Calibre Turbo


vovcalibremt is a script to support the parallel distributed version of calibre with MTflex. This script is designed to be invoked in N identical instances on all machines used for the run, with the instance 1 becoming the calibre master while all other instances become the calibre taskers.

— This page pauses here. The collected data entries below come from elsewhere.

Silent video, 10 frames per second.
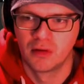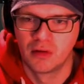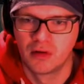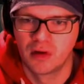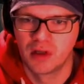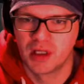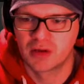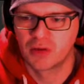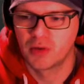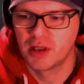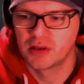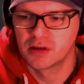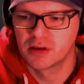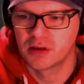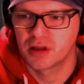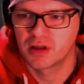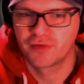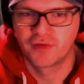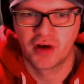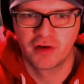And he had queens, so that's a
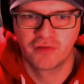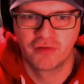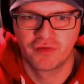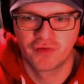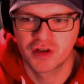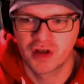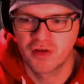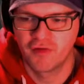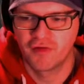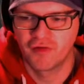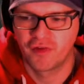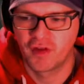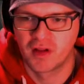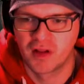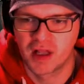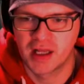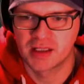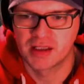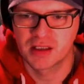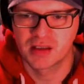fine shove.
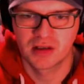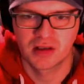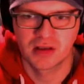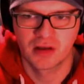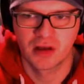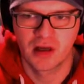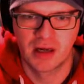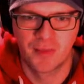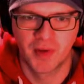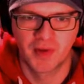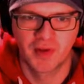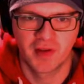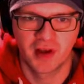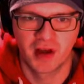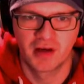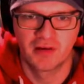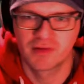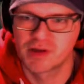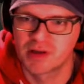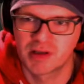Aces limp under the gun.
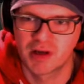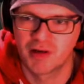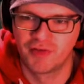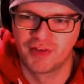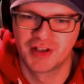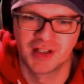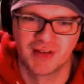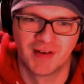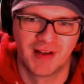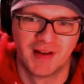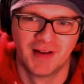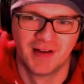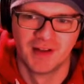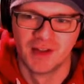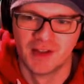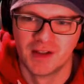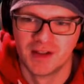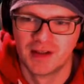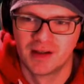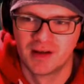It's just so fishy, man.
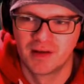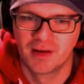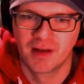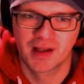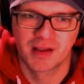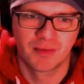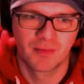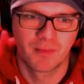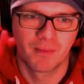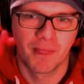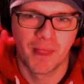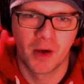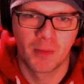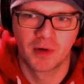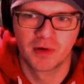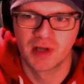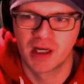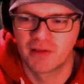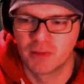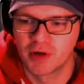Gets opened and
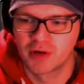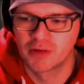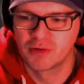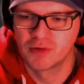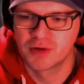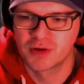everybody calls.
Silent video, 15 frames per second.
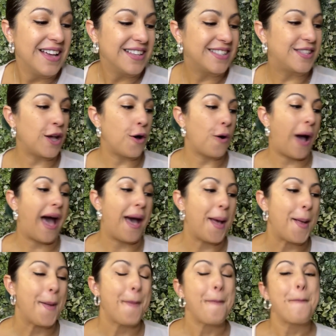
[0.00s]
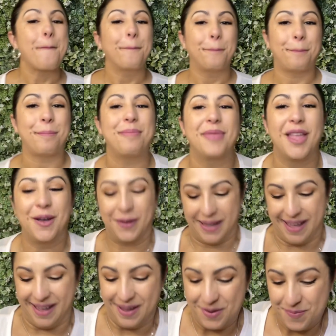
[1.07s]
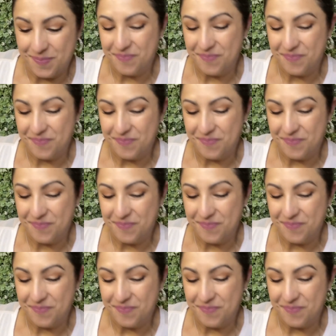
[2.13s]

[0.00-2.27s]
So, okay.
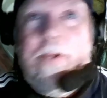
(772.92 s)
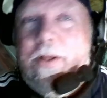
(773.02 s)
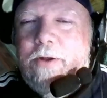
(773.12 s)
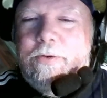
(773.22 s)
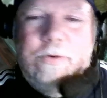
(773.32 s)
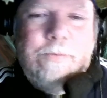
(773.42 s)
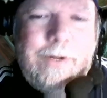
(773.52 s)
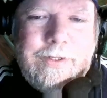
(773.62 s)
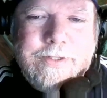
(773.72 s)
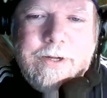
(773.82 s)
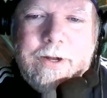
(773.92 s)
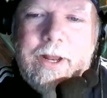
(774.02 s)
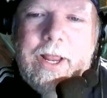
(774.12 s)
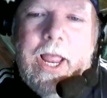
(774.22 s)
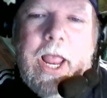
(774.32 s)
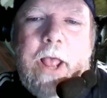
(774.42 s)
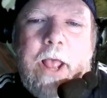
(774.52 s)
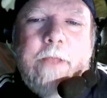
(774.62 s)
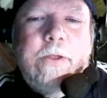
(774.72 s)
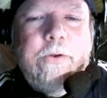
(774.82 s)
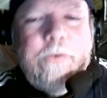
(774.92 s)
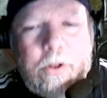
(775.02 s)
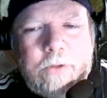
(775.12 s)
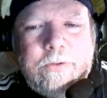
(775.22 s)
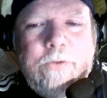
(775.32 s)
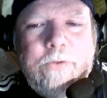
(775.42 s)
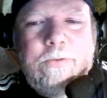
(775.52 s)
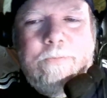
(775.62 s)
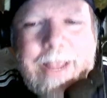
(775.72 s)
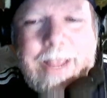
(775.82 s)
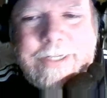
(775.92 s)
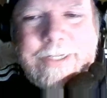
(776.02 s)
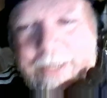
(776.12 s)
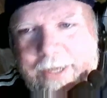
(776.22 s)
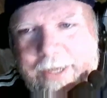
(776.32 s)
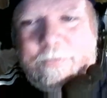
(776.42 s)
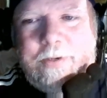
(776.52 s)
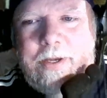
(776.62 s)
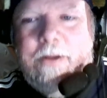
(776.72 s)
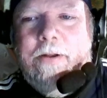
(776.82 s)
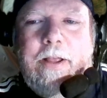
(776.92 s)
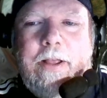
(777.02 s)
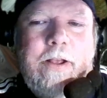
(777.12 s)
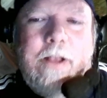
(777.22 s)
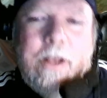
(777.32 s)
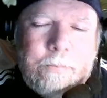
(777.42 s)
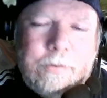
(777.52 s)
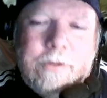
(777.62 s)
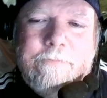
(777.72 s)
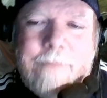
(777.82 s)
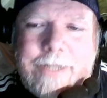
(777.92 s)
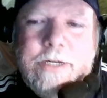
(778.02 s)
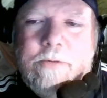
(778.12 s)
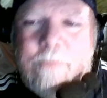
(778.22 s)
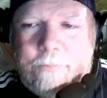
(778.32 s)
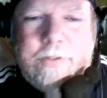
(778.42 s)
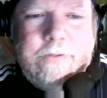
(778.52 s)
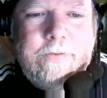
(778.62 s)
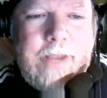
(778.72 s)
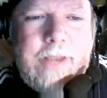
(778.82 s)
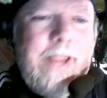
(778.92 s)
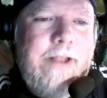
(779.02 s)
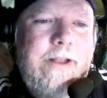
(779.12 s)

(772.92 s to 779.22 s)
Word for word: R two monster. There's also some magic items here, a couple of magic weapons, and a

The remote file tells the master calibre how to launch the jobs. Here is an example of a "remote file" which is used to specify to the "calibre master" the configuration to be used to the parallel run. Note the 'MANUAL' keyword which means that 'calibre' leaves to Accelerator the process of starting the remote taskers.
LOCAL HOST DIR /some/directory

In order to get N identical invocations of the same vovcalibremt command, we can use vovparallel clone. The full invocation of the command therefore is:

% nc run -dp 16 -dpres mt_master,mt_tasker -dpwait 4m  vovparallel clone vovcalibremt [CALIBRE_OPTIONS]
which could be simplified by the use of a job class like the following :
# This is an example job class file 'calmt.tcl'
set classDescription        "Calibre MTflex jobs"
set VOV_JOB_DESC(resources) "License:calibre"
set VOV_JOB_DESC(env)       "BASE+RTSIM"
set VOV_JOB_DESC(mpi,resources)    "mt_master,mt_tasker"; # Deprecated
set VOV_JOB_DESC(mpi,wait)   240 ;                       # Deprecated
set VOV_JOB_DESC(dp,resources)    "mt_master,mt_tasker"; 
set VOV_JOB_DESC(dp,wait)   240
set VOV_JOB_DESC(wrapper)  "vw vovparallel clone"
set VOV_JOB_DESC(priority,sched)  9

proc initJobClass {} {
  # define resource requiremets for the master (big machine AND a license)
  vtk_resourcemap_set mt_master  -map "linux RAM/1000 CPUS/1 License:calibre#1"  -max unlimited

  # define resource requirements for the tasker.
  vtk_resourcemap_set mt_slave  -map "unix RAM/100 CPUS/1"                      -max unlimited

The resulting submission line would look like this:

% nc run -C calmt -dp 16  vovcalibremt [CALIBRE_OPTIONS]